EXERCISE GOAL: Type out the complete listing below word for word, without its pictures.

SUPPLIED DATA:
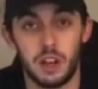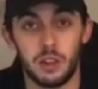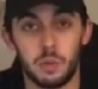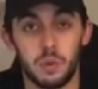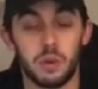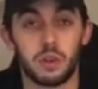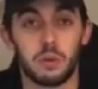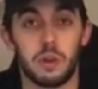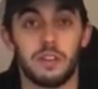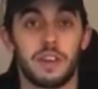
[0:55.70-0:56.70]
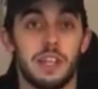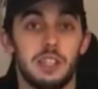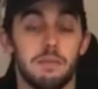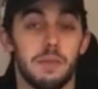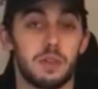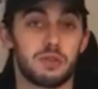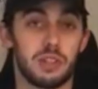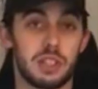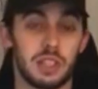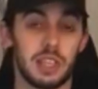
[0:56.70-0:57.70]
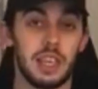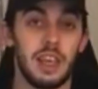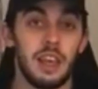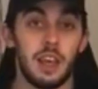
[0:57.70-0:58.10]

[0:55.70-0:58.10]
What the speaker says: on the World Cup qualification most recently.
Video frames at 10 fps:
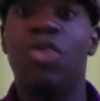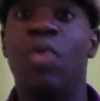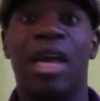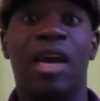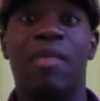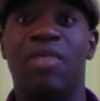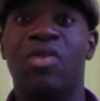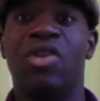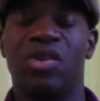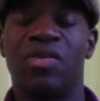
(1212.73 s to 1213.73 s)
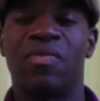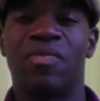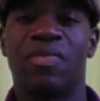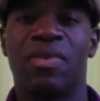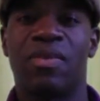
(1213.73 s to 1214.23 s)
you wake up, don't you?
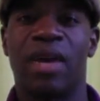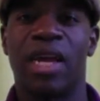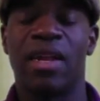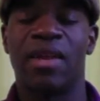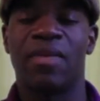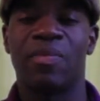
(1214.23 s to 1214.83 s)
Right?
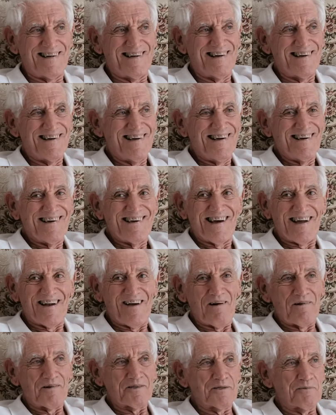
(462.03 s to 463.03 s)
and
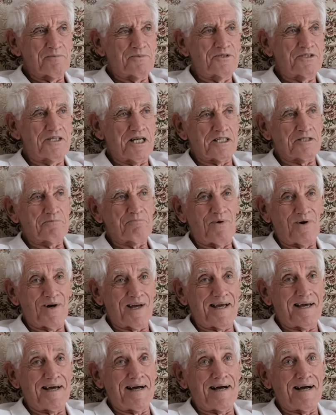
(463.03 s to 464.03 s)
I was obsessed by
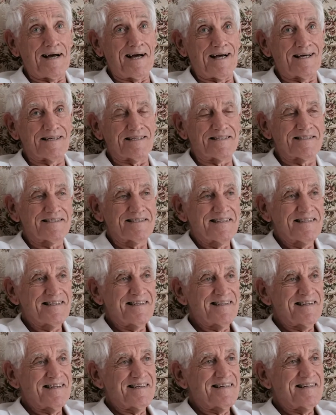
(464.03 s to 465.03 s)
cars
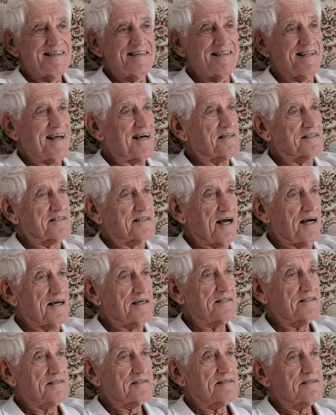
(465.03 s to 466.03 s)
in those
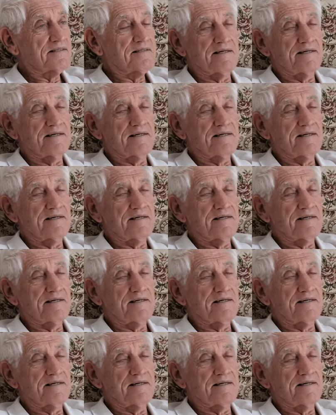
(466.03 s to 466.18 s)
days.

REPLY:
[0:55.70-0:56.70]
[0:56.70-0:57.70]
[0:57.70-0:58.10]

[0:55.70-0:58.10]
What the speaker says: on the World Cup qualification most recently.
Video frames at 10 fps:
(1212.73 s to 1213.73 s)
(1213.73 s to 1214.23 s)
you wake up, don't you?
(1214.23 s to 1214.83 s)
Right?
(462.03 s to 463.03 s)
and
(463.03 s to 464.03 s)
I was obsessed by
(464.03 s to 465.03 s)
cars
(465.03 s to 466.03 s)
in those
(466.03 s to 466.18 s)
days.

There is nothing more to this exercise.